··· Supplied material
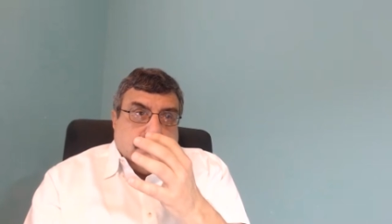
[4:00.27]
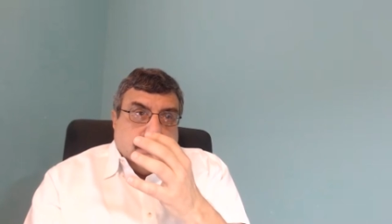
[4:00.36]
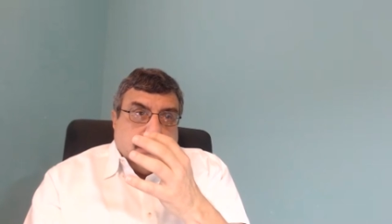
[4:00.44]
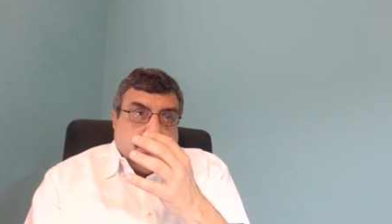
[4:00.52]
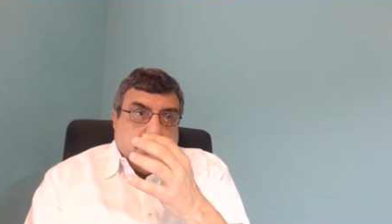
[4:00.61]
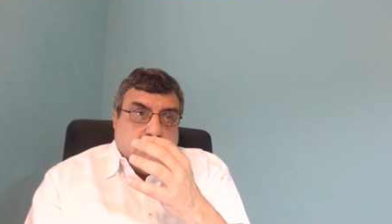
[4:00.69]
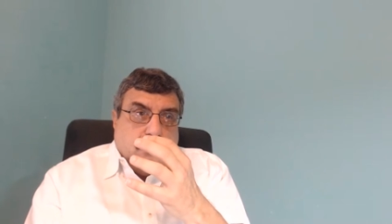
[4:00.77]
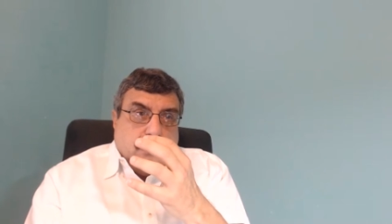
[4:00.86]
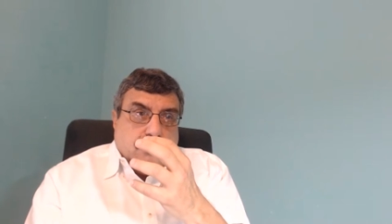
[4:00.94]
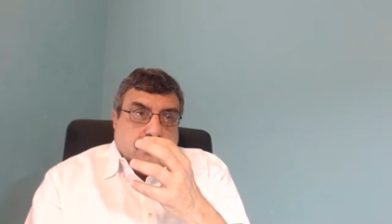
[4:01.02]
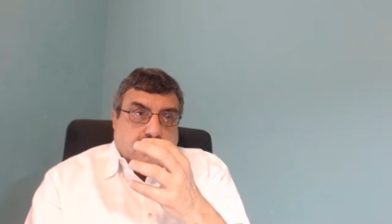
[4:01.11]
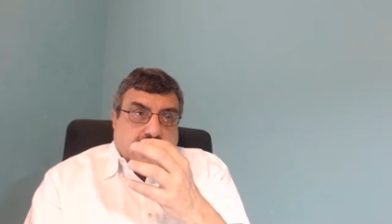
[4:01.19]
issue when
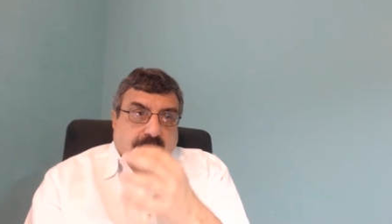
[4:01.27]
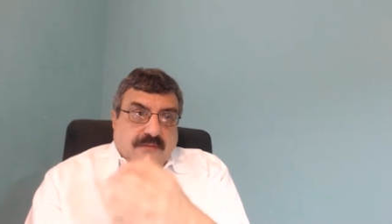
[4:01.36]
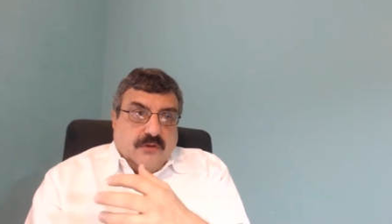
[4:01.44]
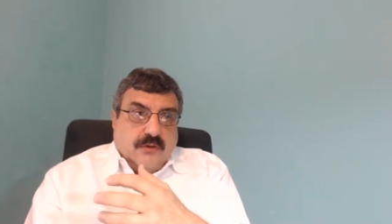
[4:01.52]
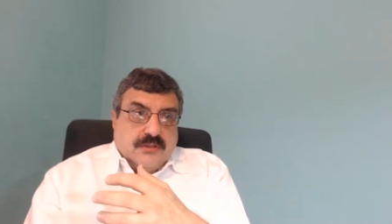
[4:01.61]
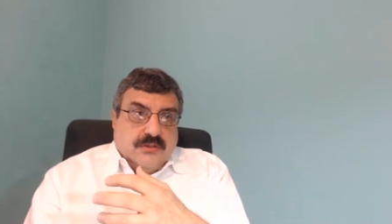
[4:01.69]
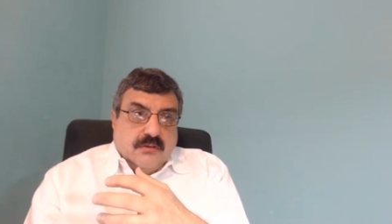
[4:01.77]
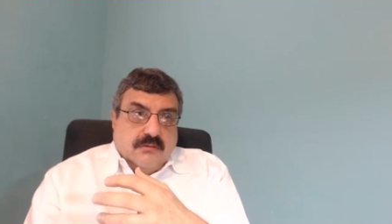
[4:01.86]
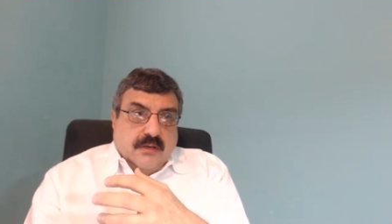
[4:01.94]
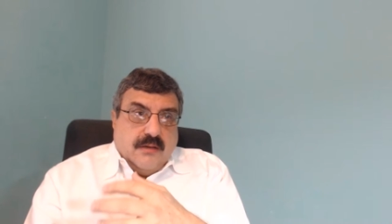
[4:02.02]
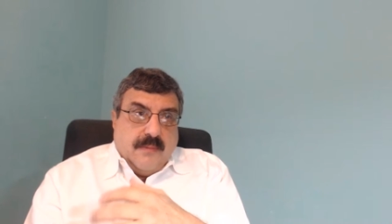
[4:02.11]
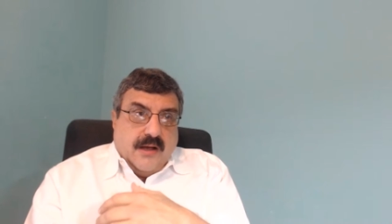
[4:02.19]
you're a behaviorist, you
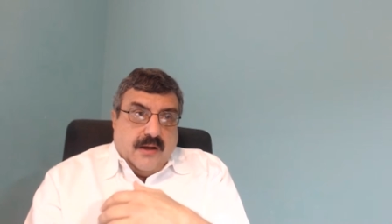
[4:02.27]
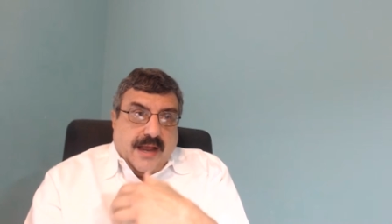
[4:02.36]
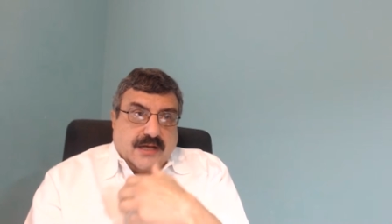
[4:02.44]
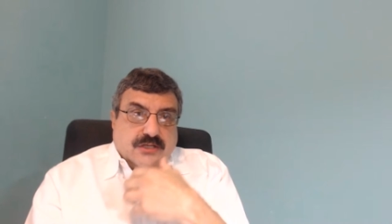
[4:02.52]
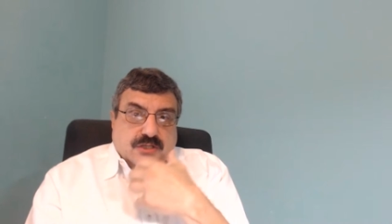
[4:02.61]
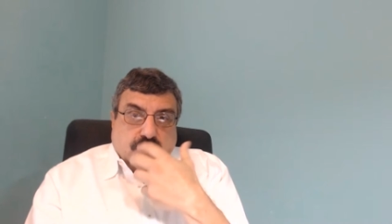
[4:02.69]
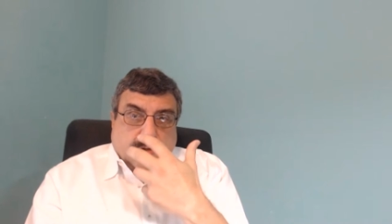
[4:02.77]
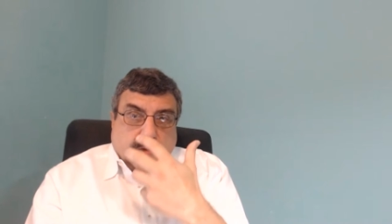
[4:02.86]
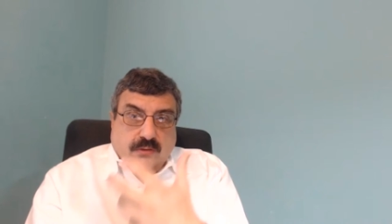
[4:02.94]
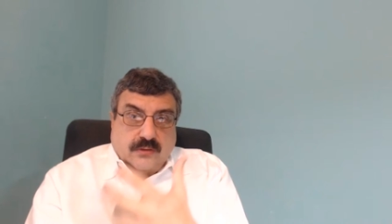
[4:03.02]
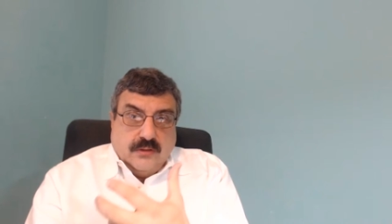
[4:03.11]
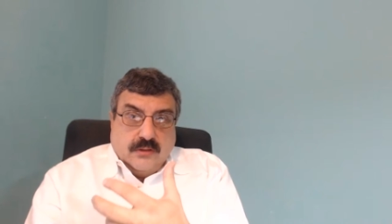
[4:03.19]
think about
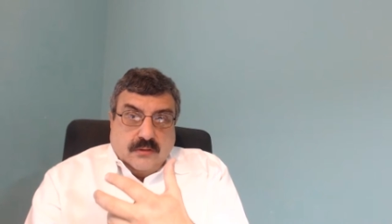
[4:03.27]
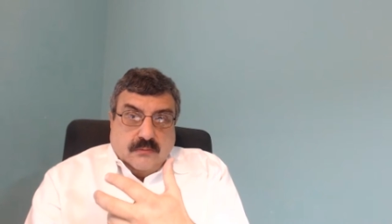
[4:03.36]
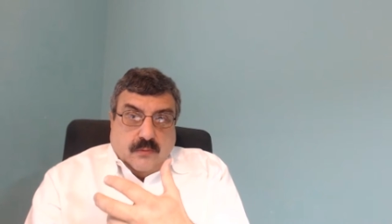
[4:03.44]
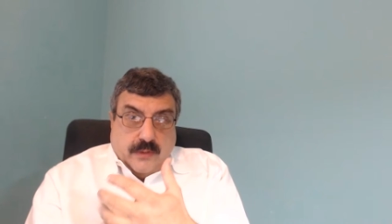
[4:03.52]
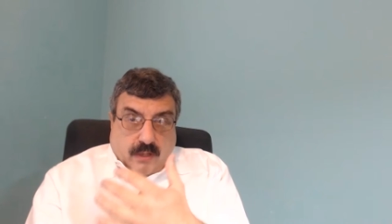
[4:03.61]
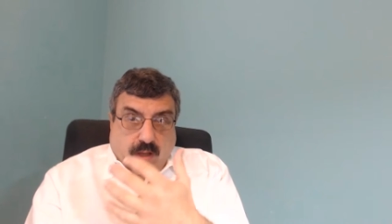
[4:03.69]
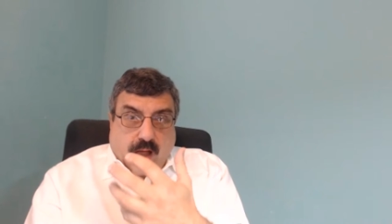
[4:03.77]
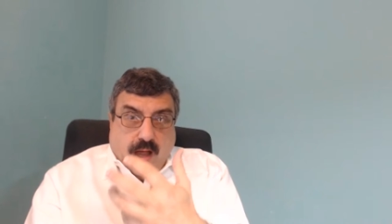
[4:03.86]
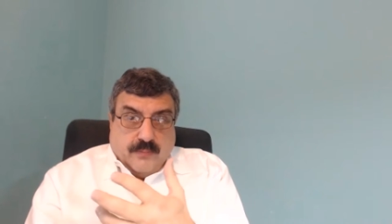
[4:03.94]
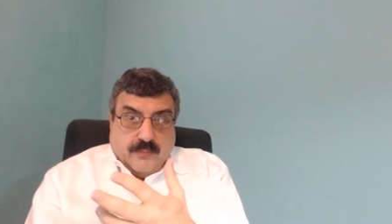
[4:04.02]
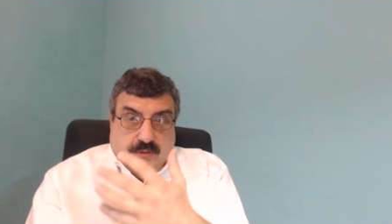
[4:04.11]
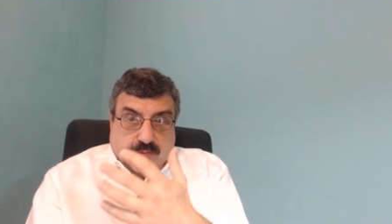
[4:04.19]
external, we call
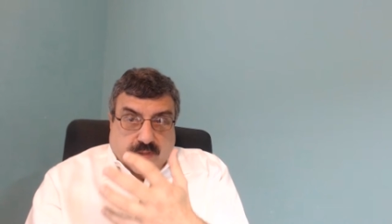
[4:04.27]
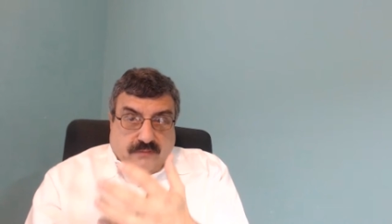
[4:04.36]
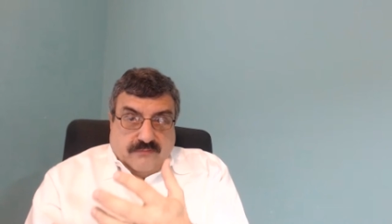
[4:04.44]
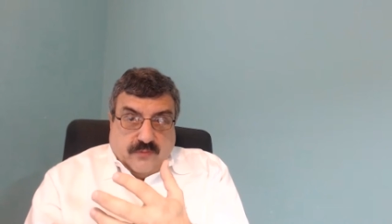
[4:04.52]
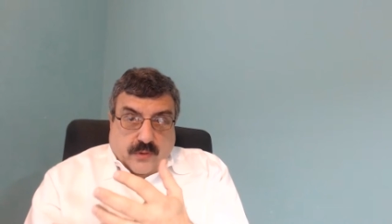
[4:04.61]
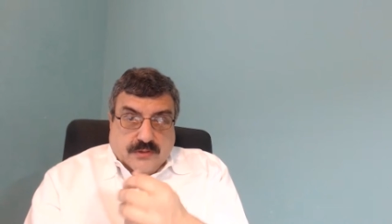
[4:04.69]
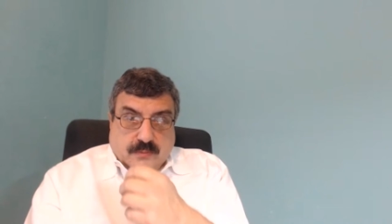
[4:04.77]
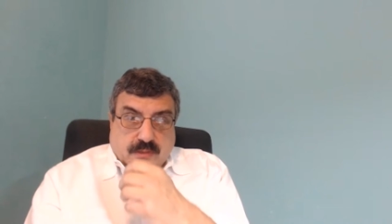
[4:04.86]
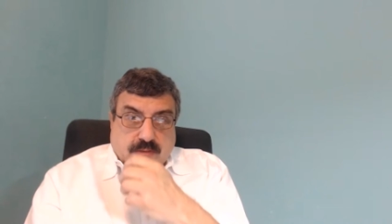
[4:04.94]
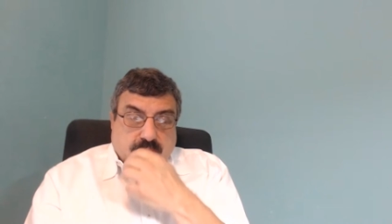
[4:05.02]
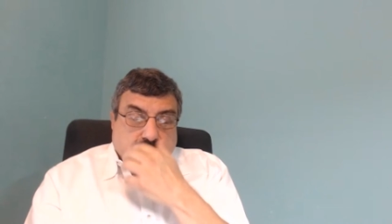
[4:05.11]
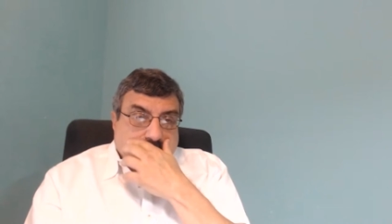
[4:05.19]
operant
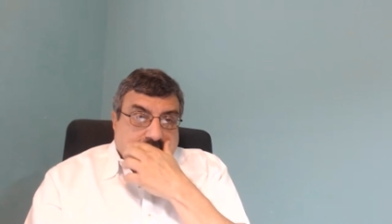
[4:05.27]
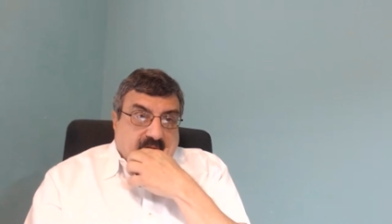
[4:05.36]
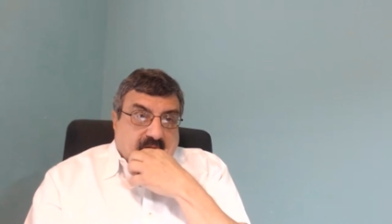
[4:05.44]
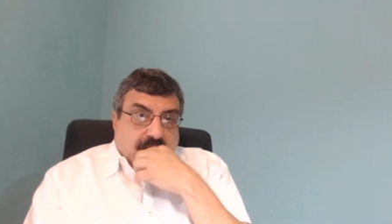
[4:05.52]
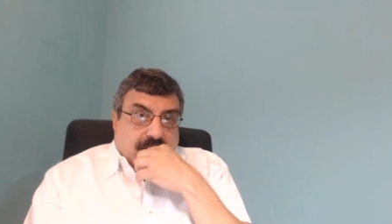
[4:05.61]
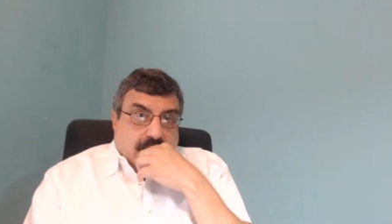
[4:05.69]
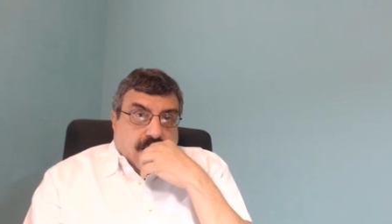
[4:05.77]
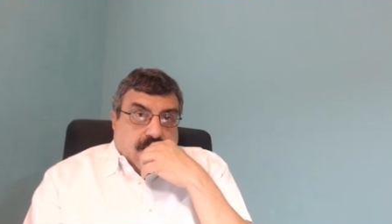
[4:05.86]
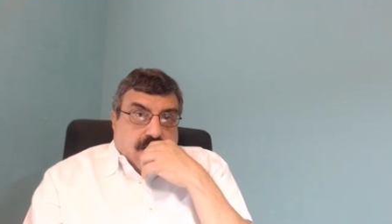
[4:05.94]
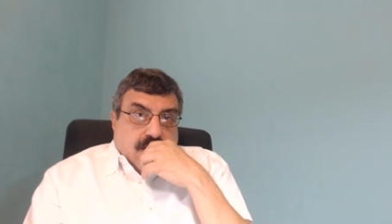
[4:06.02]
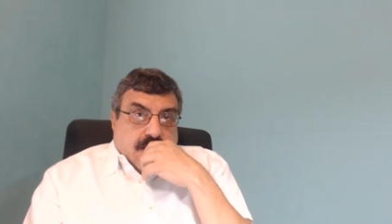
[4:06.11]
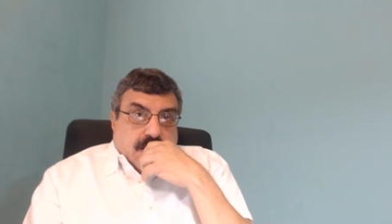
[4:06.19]
reinforcement.
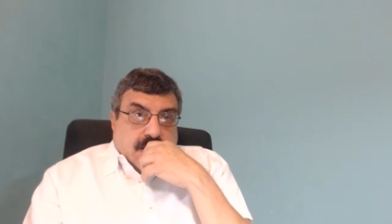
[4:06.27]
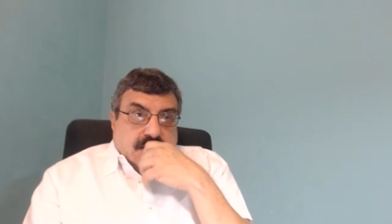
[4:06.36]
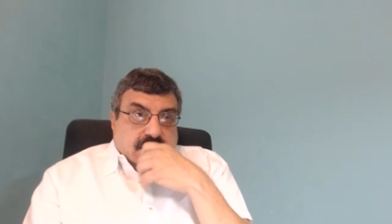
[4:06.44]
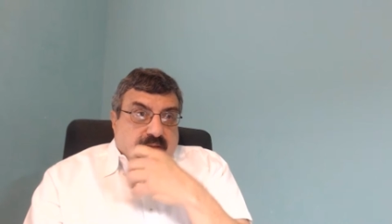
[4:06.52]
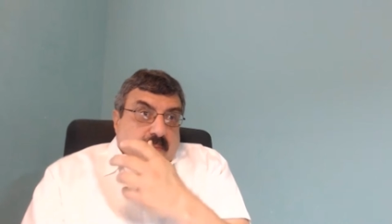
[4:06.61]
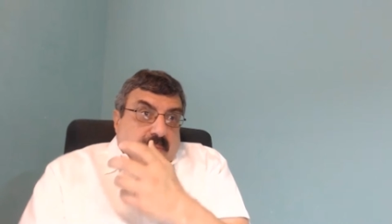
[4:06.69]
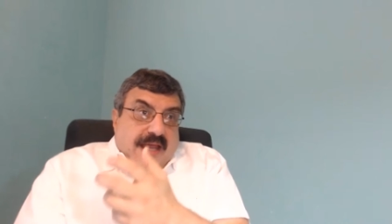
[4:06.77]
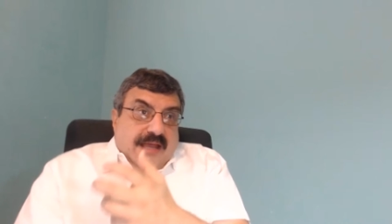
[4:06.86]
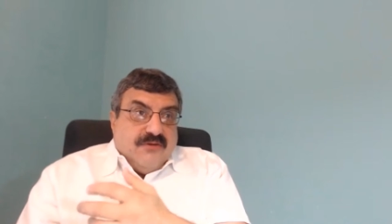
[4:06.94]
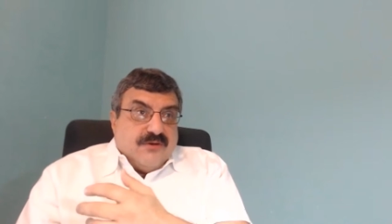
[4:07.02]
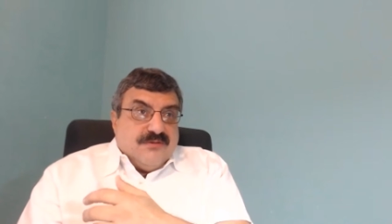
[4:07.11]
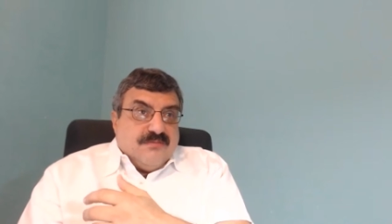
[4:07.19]
Some
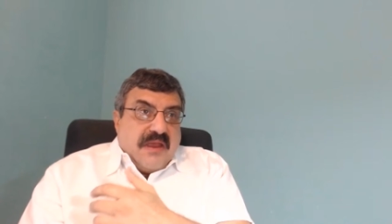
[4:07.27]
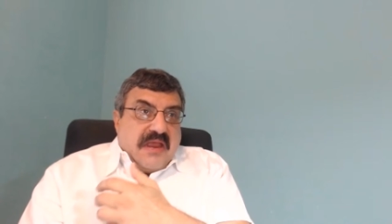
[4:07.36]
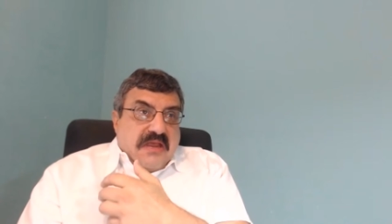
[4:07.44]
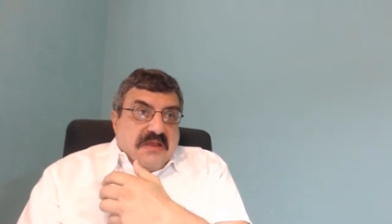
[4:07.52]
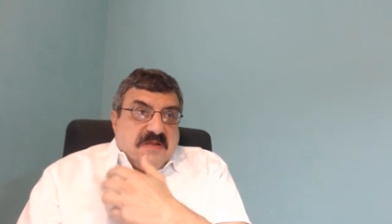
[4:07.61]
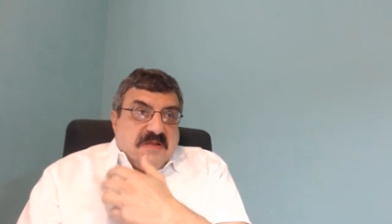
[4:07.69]
behaviorists may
······
*Required work*
Repeat every record precisely. Any picture among them stays out of the copy.

*Answer below*
[4:00.27]
[4:00.36]
[4:00.44]
[4:00.52]
[4:00.61]
[4:00.69]
[4:00.77]
[4:00.86]
[4:00.94]
[4:01.02]
[4:01.11]
[4:01.19]
issue when
[4:01.27]
[4:01.36]
[4:01.44]
[4:01.52]
[4:01.61]
[4:01.69]
[4:01.77]
[4:01.86]
[4:01.94]
[4:02.02]
[4:02.11]
[4:02.19]
you're a behaviorist, you
[4:02.27]
[4:02.36]
[4:02.44]
[4:02.52]
[4:02.61]
[4:02.69]
[4:02.77]
[4:02.86]
[4:02.94]
[4:03.02]
[4:03.11]
[4:03.19]
think about
[4:03.27]
[4:03.36]
[4:03.44]
[4:03.52]
[4:03.61]
[4:03.69]
[4:03.77]
[4:03.86]
[4:03.94]
[4:04.02]
[4:04.11]
[4:04.19]
external, we call
[4:04.27]
[4:04.36]
[4:04.44]
[4:04.52]
[4:04.61]
[4:04.69]
[4:04.77]
[4:04.86]
[4:04.94]
[4:05.02]
[4:05.11]
[4:05.19]
operant
[4:05.27]
[4:05.36]
[4:05.44]
[4:05.52]
[4:05.61]
[4:05.69]
[4:05.77]
[4:05.86]
[4:05.94]
[4:06.02]
[4:06.11]
[4:06.19]
reinforcement.
[4:06.27]
[4:06.36]
[4:06.44]
[4:06.52]
[4:06.61]
[4:06.69]
[4:06.77]
[4:06.86]
[4:06.94]
[4:07.02]
[4:07.11]
[4:07.19]
Some
[4:07.27]
[4:07.36]
[4:07.44]
[4:07.52]
[4:07.61]
[4:07.69]
behaviorists may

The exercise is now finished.